• [Task description] Each record below is to be copied word for word, with pictures removed.

___ Study material

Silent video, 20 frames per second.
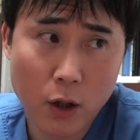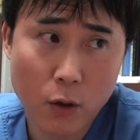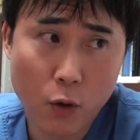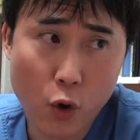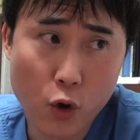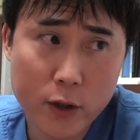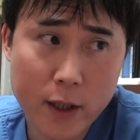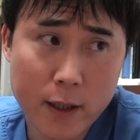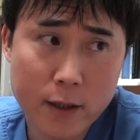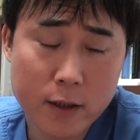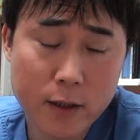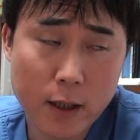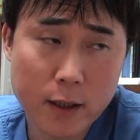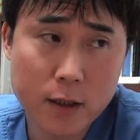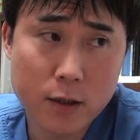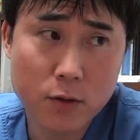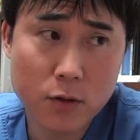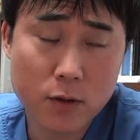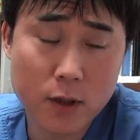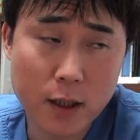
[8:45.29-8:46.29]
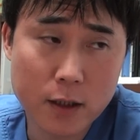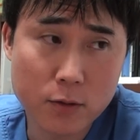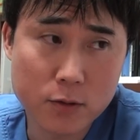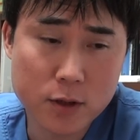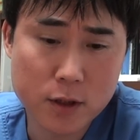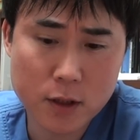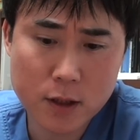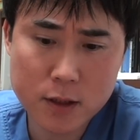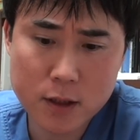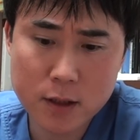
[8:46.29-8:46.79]
保険適用外の
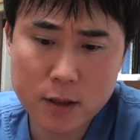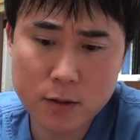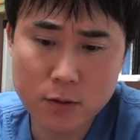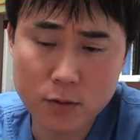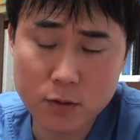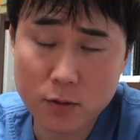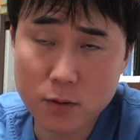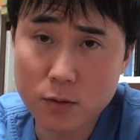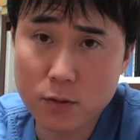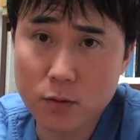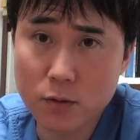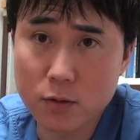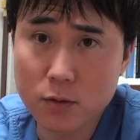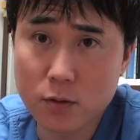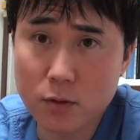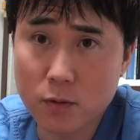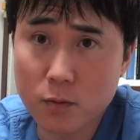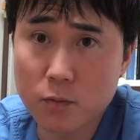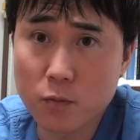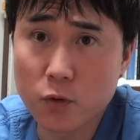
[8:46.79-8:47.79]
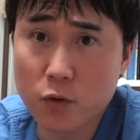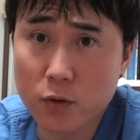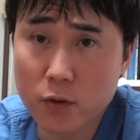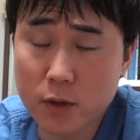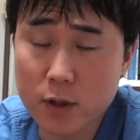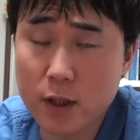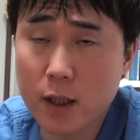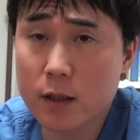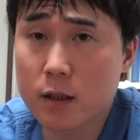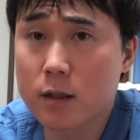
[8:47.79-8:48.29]
自費診療の方
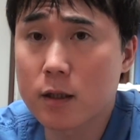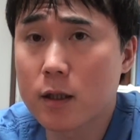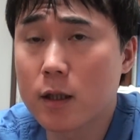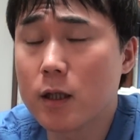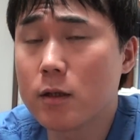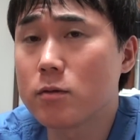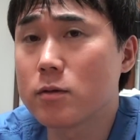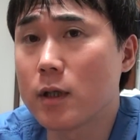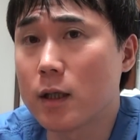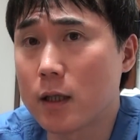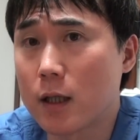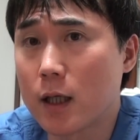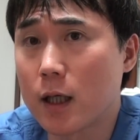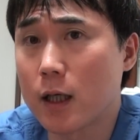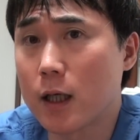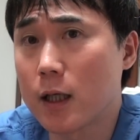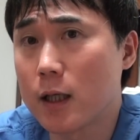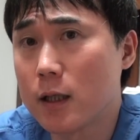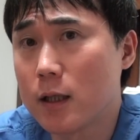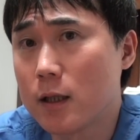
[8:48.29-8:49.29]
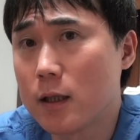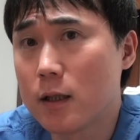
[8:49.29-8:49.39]
やってるから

______

• [Completed task]
Silent video, 20 frames per second.
[8:45.29-8:46.29]
[8:46.29-8:46.79]
保険適用外の
[8:46.79-8:47.79]
[8:47.79-8:48.29]
自費診療の方
[8:48.29-8:49.29]
[8:49.29-8:49.39]
やってるから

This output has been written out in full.